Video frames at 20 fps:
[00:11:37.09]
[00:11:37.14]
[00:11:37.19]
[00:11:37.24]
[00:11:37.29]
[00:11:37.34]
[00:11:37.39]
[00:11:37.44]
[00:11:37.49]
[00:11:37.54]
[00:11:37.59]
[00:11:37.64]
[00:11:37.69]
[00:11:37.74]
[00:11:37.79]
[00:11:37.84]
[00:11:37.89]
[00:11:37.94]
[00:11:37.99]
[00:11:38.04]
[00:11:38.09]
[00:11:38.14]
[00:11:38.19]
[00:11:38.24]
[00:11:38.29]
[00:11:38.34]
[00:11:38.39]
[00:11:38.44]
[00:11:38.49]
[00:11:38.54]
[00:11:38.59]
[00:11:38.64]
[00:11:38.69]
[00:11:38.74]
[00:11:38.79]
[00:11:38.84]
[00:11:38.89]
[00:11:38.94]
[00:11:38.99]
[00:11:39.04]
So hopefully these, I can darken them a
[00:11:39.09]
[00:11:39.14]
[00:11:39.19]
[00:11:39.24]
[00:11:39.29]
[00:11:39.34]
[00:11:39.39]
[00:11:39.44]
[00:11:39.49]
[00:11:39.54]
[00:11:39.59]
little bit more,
+ + + + + + +
▶ **Problem requirements**:
Repeat all of the material above exactly, with no line dropped.

▶ **Exercise result**:
Video frames at 20 fps:
[00:11:37.09]
[00:11:37.14]
[00:11:37.19]
[00:11:37.24]
[00:11:37.29]
[00:11:37.34]
[00:11:37.39]
[00:11:37.44]
[00:11:37.49]
[00:11:37.54]
[00:11:37.59]
[00:11:37.64]
[00:11:37.69]
[00:11:37.74]
[00:11:37.79]
[00:11:37.84]
[00:11:37.89]
[00:11:37.94]
[00:11:37.99]
[00:11:38.04]
[00:11:38.09]
[00:11:38.14]
[00:11:38.19]
[00:11:38.24]
[00:11:38.29]
[00:11:38.34]
[00:11:38.39]
[00:11:38.44]
[00:11:38.49]
[00:11:38.54]
[00:11:38.59]
[00:11:38.64]
[00:11:38.69]
[00:11:38.74]
[00:11:38.79]
[00:11:38.84]
[00:11:38.89]
[00:11:38.94]
[00:11:38.99]
[00:11:39.04]
So hopefully these, I can darken them a
[00:11:39.09]
[00:11:39.14]
[00:11:39.19]
[00:11:39.24]
[00:11:39.29]
[00:11:39.34]
[00:11:39.39]
[00:11:39.44]
[00:11:39.49]
[00:11:39.54]
[00:11:39.59]
little bit more,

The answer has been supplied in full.